### PROBLEM TO WORK ON
Pictures aside, return all of the records exactly as they stand.

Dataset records
- - - - -
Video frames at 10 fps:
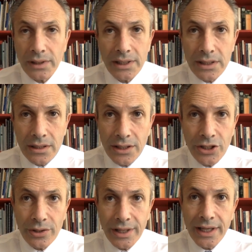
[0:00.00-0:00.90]

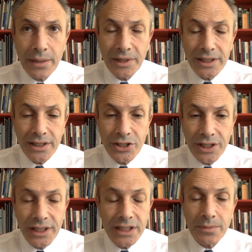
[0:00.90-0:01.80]
the incoming DG
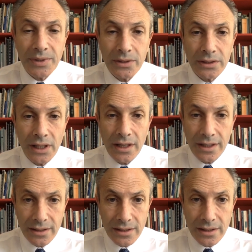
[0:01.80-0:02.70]
needs to build
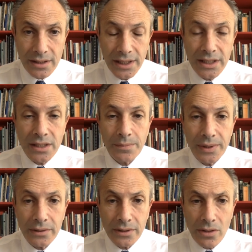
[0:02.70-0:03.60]
alliances, needs to
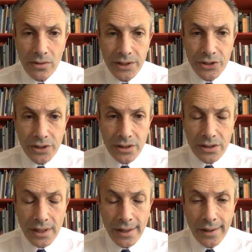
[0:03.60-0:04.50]
build coalitions.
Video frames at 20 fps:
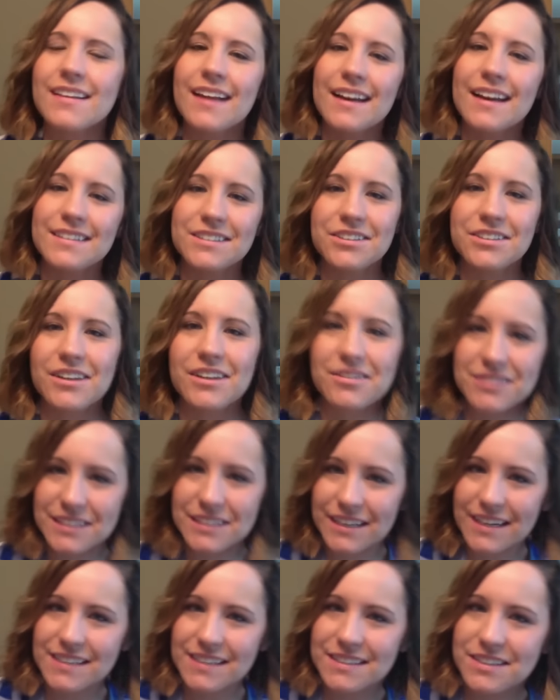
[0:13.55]
Last year I was
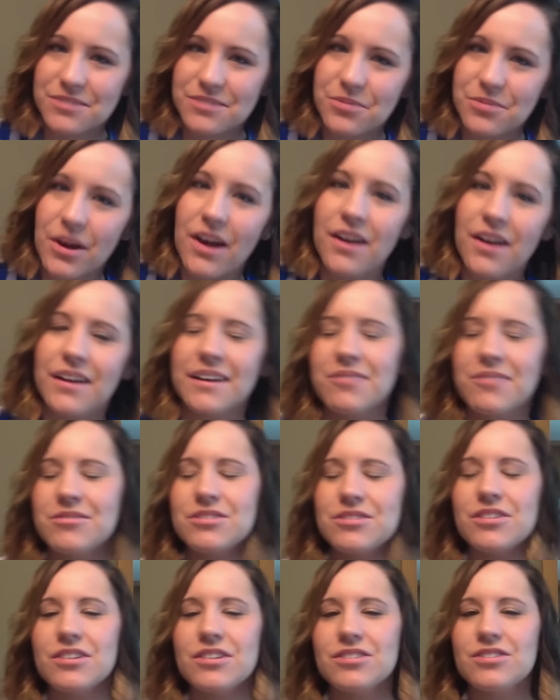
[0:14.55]
a guest as well, and it
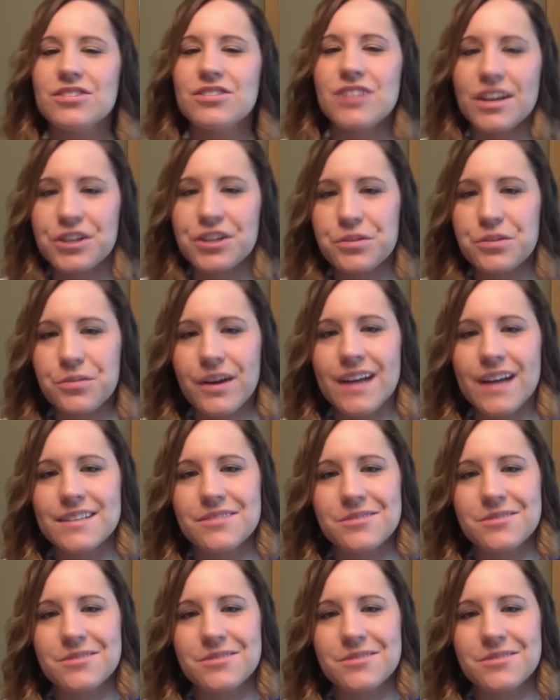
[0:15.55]
was such a blast.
- - - - -
### ANSWER FOR THIS EXERCISE
Video frames at 10 fps:
[0:00.00-0:00.90]

[0:00.90-0:01.80]
the incoming DG
[0:01.80-0:02.70]
needs to build
[0:02.70-0:03.60]
alliances, needs to
[0:03.60-0:04.50]
build coalitions.
Video frames at 20 fps:
[0:13.55]
Last year I was
[0:14.55]
a guest as well, and it
[0:15.55]
was such a blast.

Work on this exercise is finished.